Since we're dealing with poultry here, we can hot smoke them using 325-350 degree cooking temp. If it were a tougher piece of meat like a pork butt or brisket we would go low and slow (225-250 degrees for 8+ hours or more).  Add your favorite smoking wood (chunks or chips) to your pre-lit charcoal in the BGE, replace the rack and add the turkey breasts. You'll want to cook these breasts to an internal temp of 170 degrees.


----------



## jlloyd99 (May 11, 2006)

Welcome Val, you've found a great place to learn all about smoking.  Check out Tulsa Jeff's smoking e-course, it's a great primer for newbies.


----------



## valereee (May 11, 2006)

Thanks for the welcome, Earl and LadyJ!  I did register for the ecourse, and I have my first lesson in my inbox!

Here's a newbie question:  where do I find wood chips to add to my charcoal?   :oops: 

Val


----------



## jlloyd99 (May 11, 2006)

Val, there are many sources for chips and chunks.  It all depends on your preferance.  You can get bags of wood chips at stores like Wal-Mart or your local hardware store.  Even some grocery stores carry them seasonally.  We prefer using chunks of wood instead of chips and we get these from downed trees that friends have given us or that we've gotten from the local drop spot for tree trimings in town.  Check out the woods for smoking threads to get some more good ideas.


----------



## valereee (May 11, 2006)

You know...I'm having a white maple taken down right now.  Would the chips from that work?


----------



## bob-bqn (May 12, 2006)

Howdy Val.

That maple will make some great smoke wood! :D Plus you can use chips or chunks, chucks last longer and don't require replenishing as often, and don't need to be soaked prior to using.

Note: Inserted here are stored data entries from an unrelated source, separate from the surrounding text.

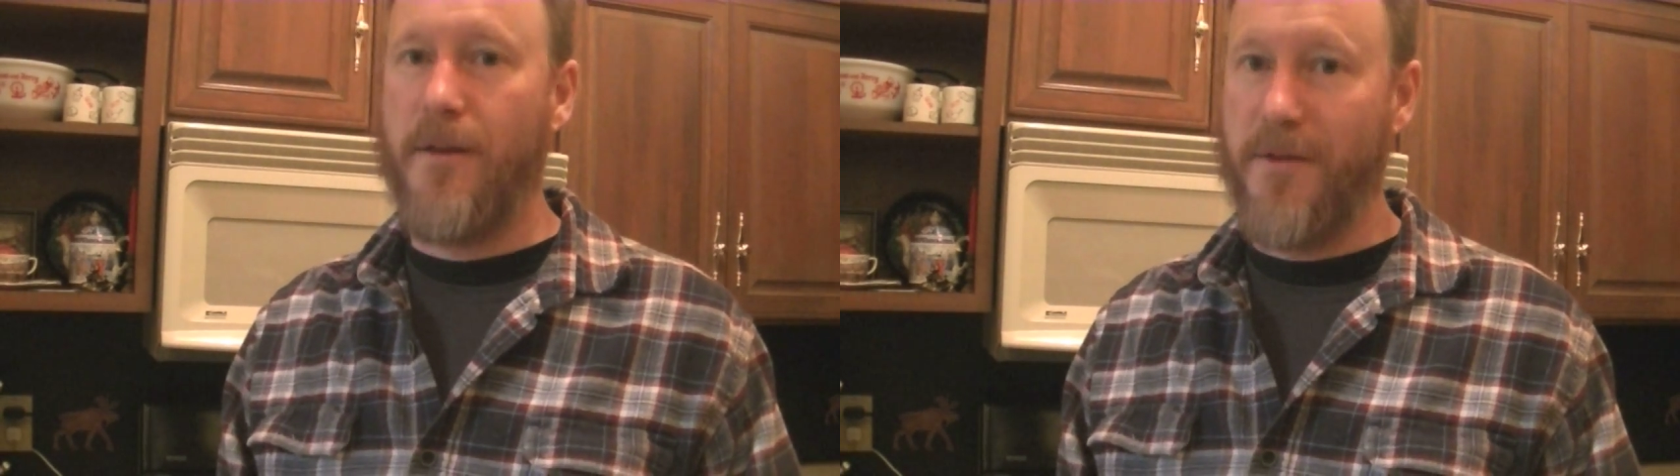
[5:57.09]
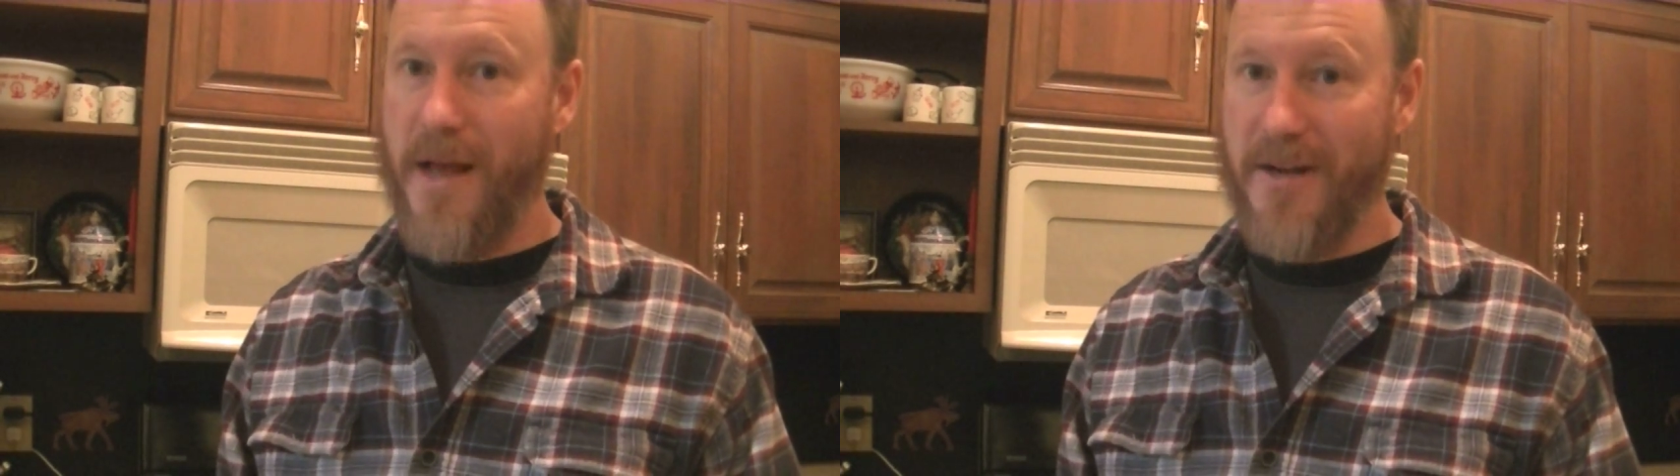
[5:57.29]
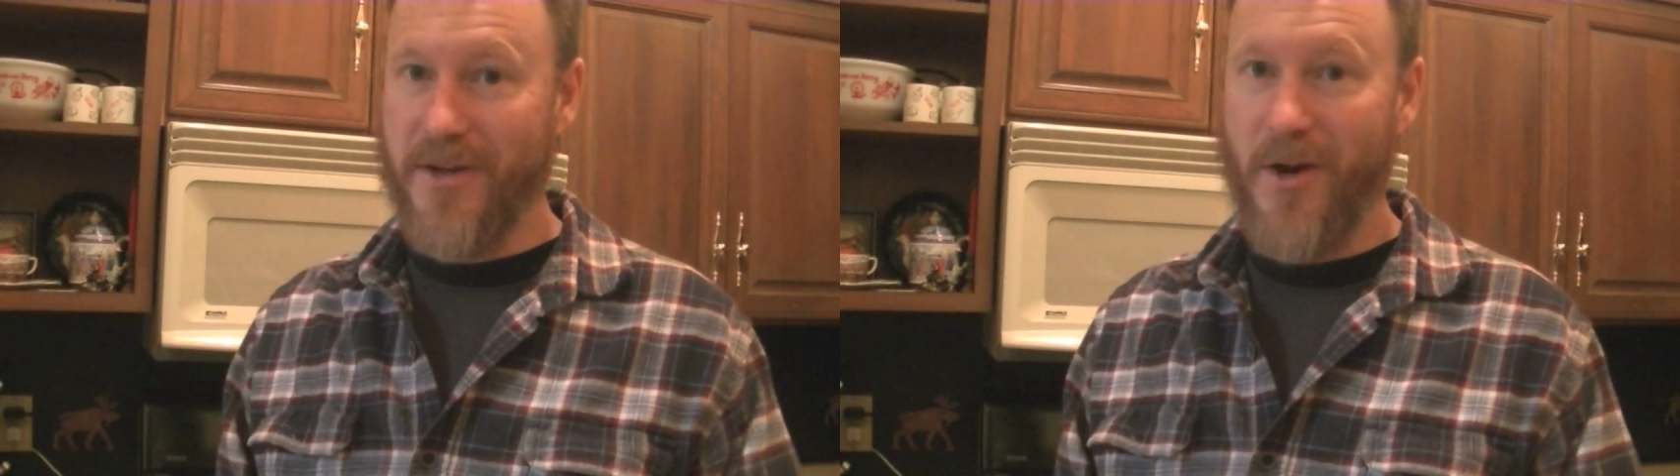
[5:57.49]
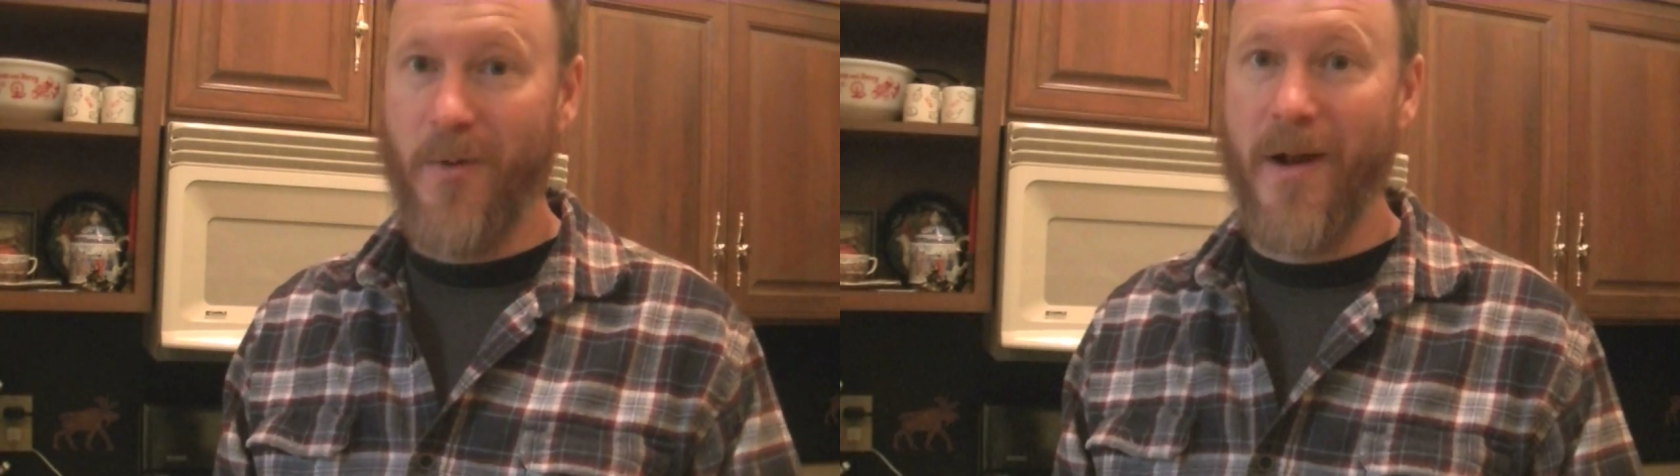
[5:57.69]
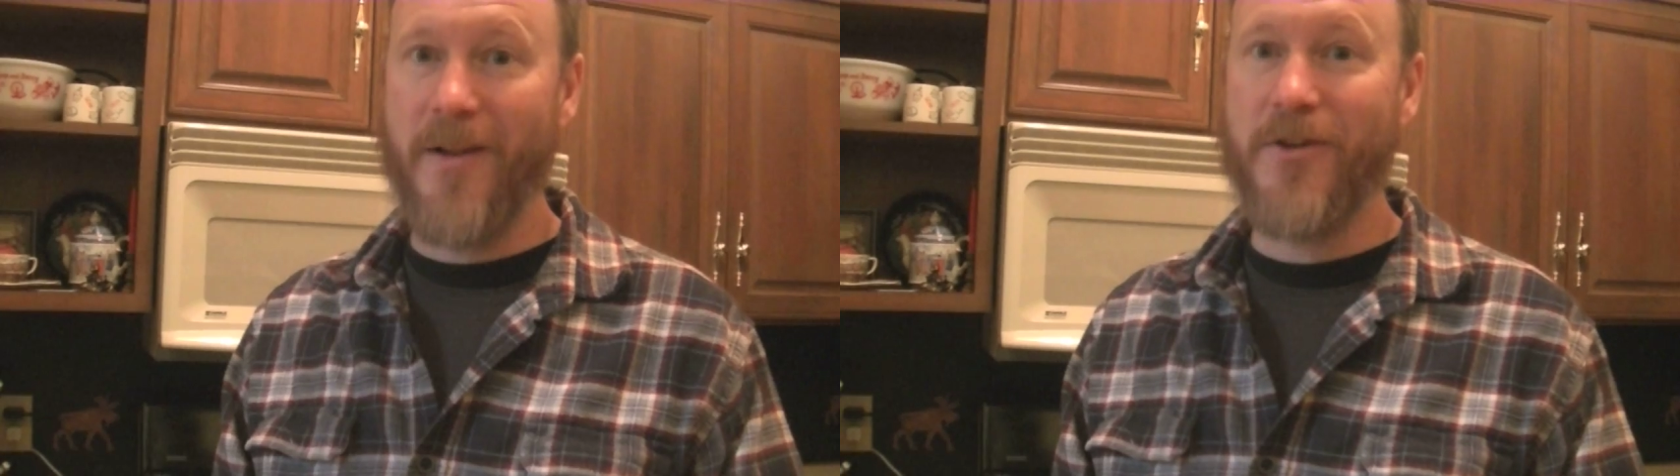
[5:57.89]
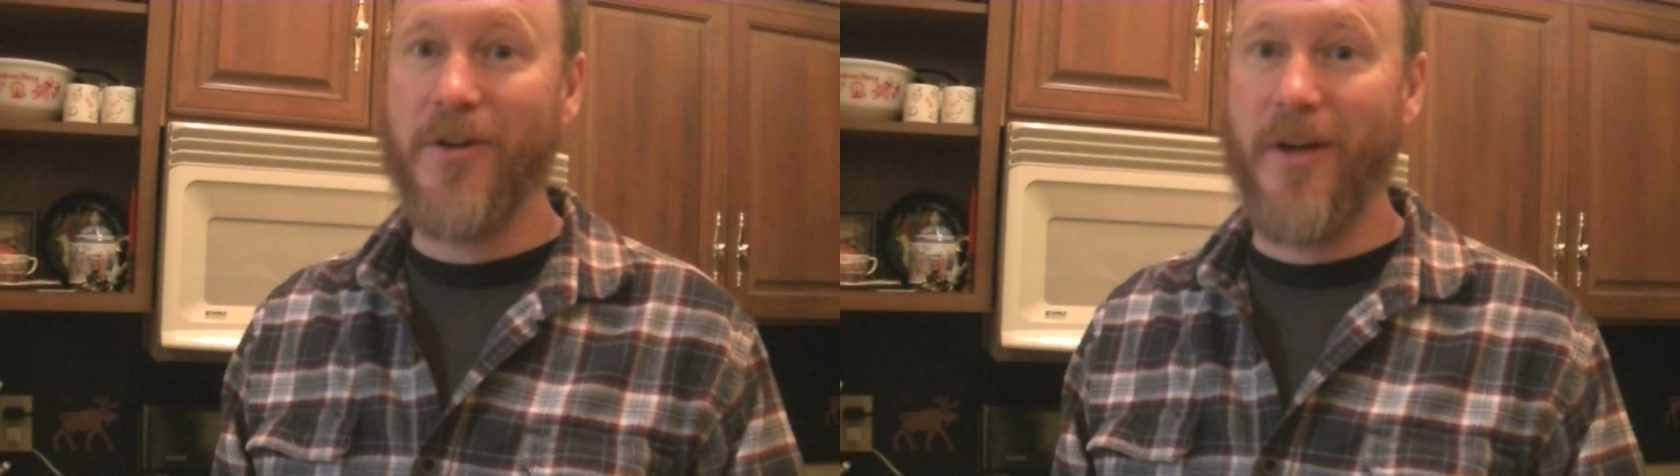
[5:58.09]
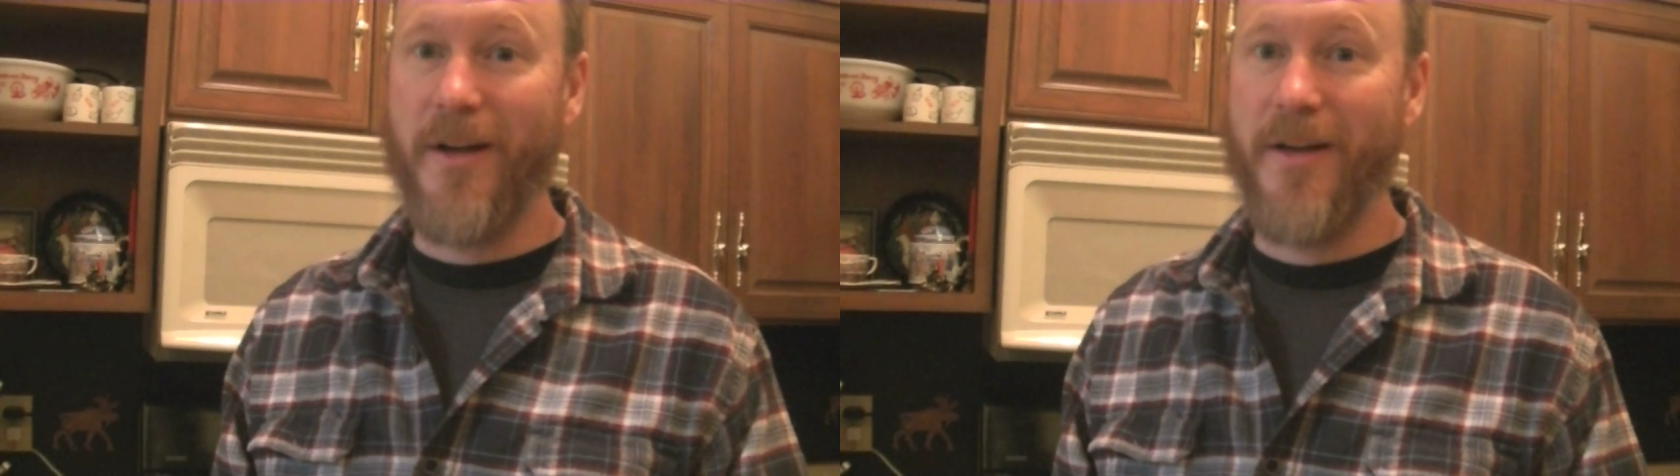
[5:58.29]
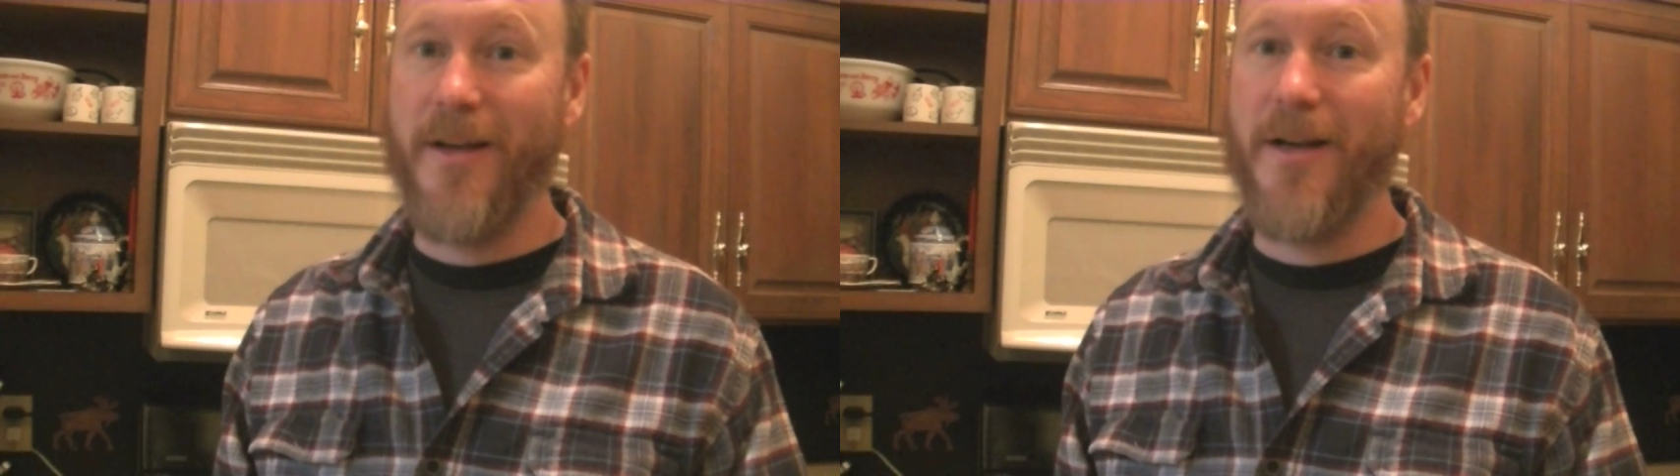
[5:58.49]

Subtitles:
that's all well and good,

I'm just about out of maple. :(


----------



## salbaje gato (May 13, 2007)

you will be hooked in no time at all, there is so much knowledge on this forum, im having a hard time finding a place to put it wecome. wildcat


----------



## squeezy (May 13, 2007)

Welcome to SMF ... that tree needs to season for at least 6 months before smoking with it ... in the meantime any BBQ supply store will have wood for you.


----------



## cajun_1 (May 13, 2007)

Welcome to the SMF


----------



## hillbillysmoker (May 13, 2007)

Welcome Val.  It looks like you are already beginning to receive some excellent advice here on the forum.  It is good to have you with us.  Please feel free also to share your recipes and adventures.

Bill


----------



## ultramag (May 14, 2007)

Since this thread is a year old it just might be OK.


----------



## hhersh (May 14, 2007)

If you live near an Academy store they carry a good line of chips really cheap......I like mesquite........


----------



## jts70 (May 14, 2007)

Welcome aboard!! Smoking is easy and alot of fun !!!


----------